* Records from a data collection:
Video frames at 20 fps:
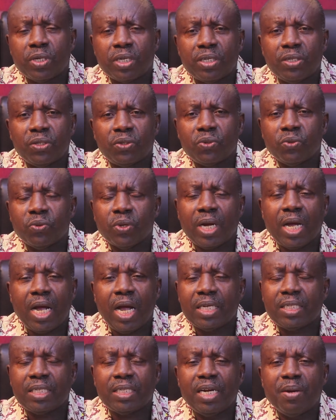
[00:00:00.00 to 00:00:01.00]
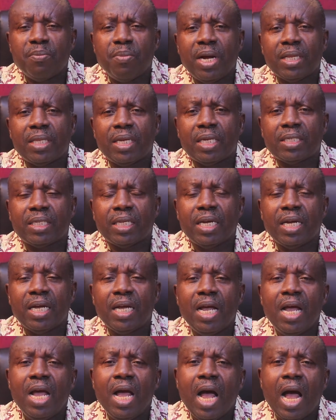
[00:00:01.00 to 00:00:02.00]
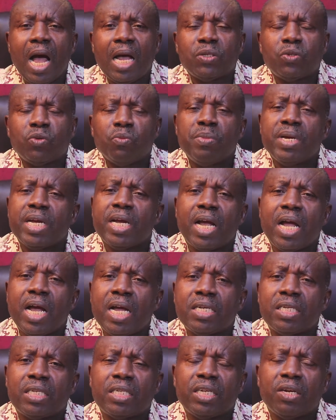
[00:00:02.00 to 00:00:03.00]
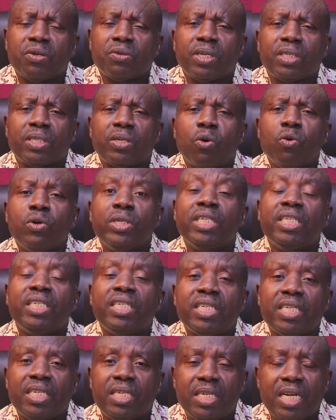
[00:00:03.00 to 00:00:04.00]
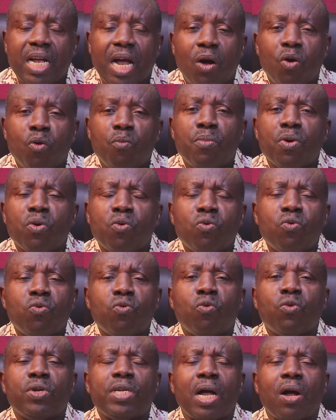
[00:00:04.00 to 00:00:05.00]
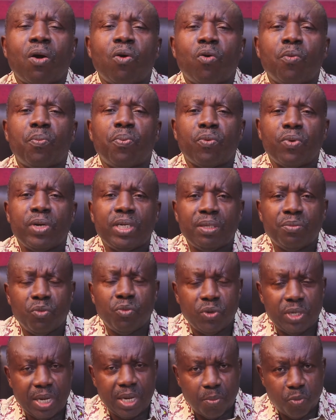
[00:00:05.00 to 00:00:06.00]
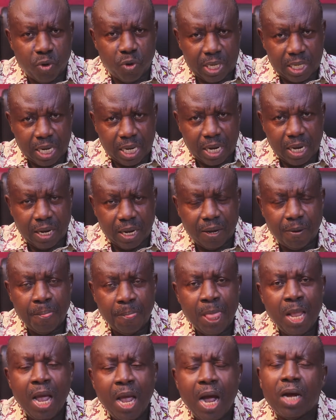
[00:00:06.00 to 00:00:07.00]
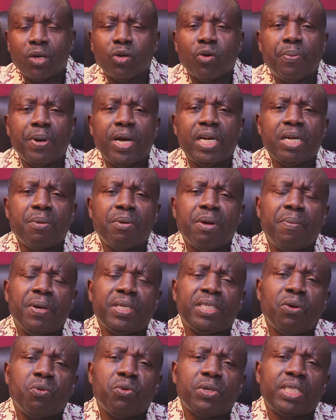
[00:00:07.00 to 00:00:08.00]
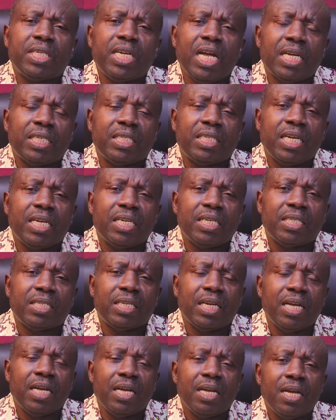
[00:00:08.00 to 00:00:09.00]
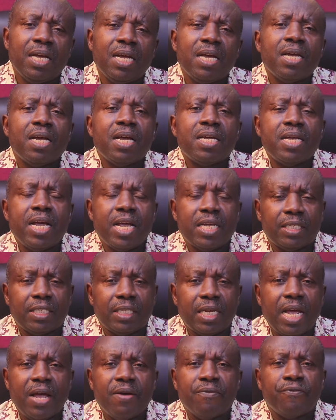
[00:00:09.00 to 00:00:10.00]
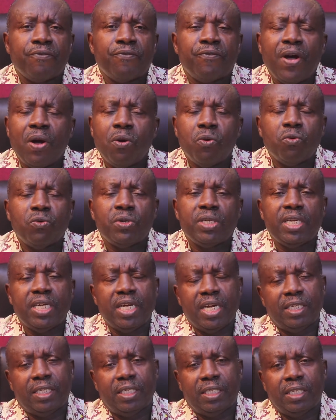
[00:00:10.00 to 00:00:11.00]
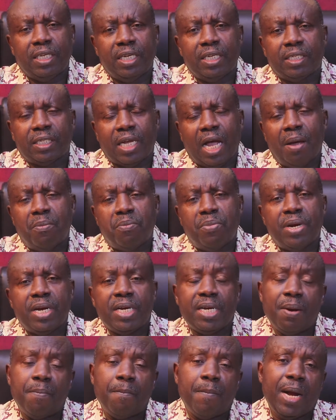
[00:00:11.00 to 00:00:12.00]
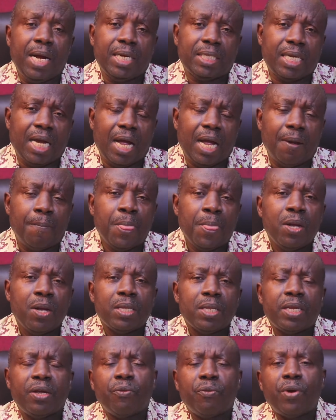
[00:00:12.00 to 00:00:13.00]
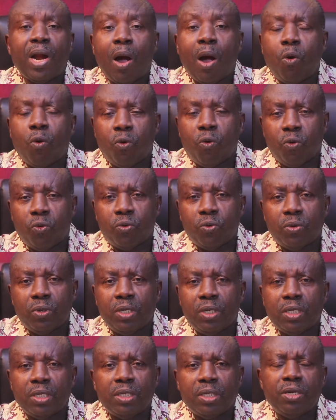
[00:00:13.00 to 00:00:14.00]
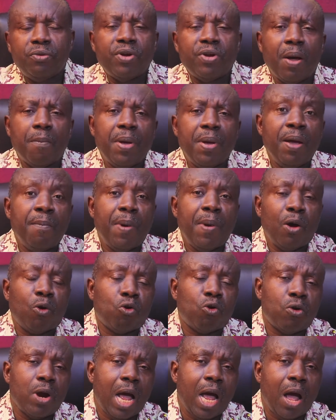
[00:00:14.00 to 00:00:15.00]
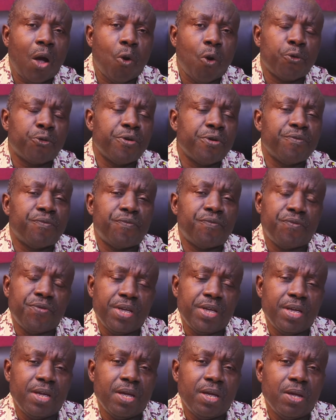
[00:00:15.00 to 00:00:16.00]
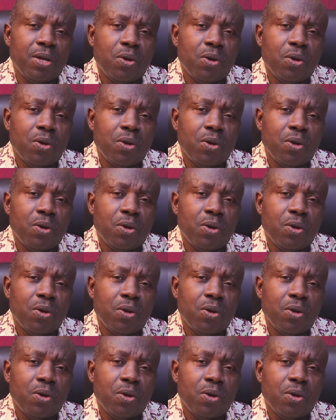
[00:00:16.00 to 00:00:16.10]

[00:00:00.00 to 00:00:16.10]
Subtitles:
Christ catch a matter say, Asumin country of us, O Gidea, Ubehu, Unyankupon, any moon, Yamwana. And open your best, I would tell us, and say, yes, and Fahon, yes, yes, I bring a matter. Never a hope. Ninia bear my cry, or she fee.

* REQUIRED ACTION: Each line from the one that contains "[00:00:00.00 to 00:00:01.00]" through the end of the records should be restated exactly; include both end lines and leave any pictures out.

* ANSWER FOR THIS EXERCISE:
[00:00:00.00 to 00:00:01.00]
[00:00:01.00 to 00:00:02.00]
[00:00:02.00 to 00:00:03.00]
[00:00:03.00 to 00:00:04.00]
[00:00:04.00 to 00:00:05.00]
[00:00:05.00 to 00:00:06.00]
[00:00:06.00 to 00:00:07.00]
[00:00:07.00 to 00:00:08.00]
[00:00:08.00 to 00:00:09.00]
[00:00:09.00 to 00:00:10.00]
[00:00:10.00 to 00:00:11.00]
[00:00:11.00 to 00:00:12.00]
[00:00:12.00 to 00:00:13.00]
[00:00:13.00 to 00:00:14.00]
[00:00:14.00 to 00:00:15.00]
[00:00:15.00 to 00:00:16.00]
[00:00:16.00 to 00:00:16.10]

[00:00:00.00 to 00:00:16.10]
Subtitles:
Christ catch a matter say, Asumin country of us, O Gidea, Ubehu, Unyankupon, any moon, Yamwana. And open your best, I would tell us, and say, yes, and Fahon, yes, yes, I bring a matter. Never a hope. Ninia bear my cry, or she fee.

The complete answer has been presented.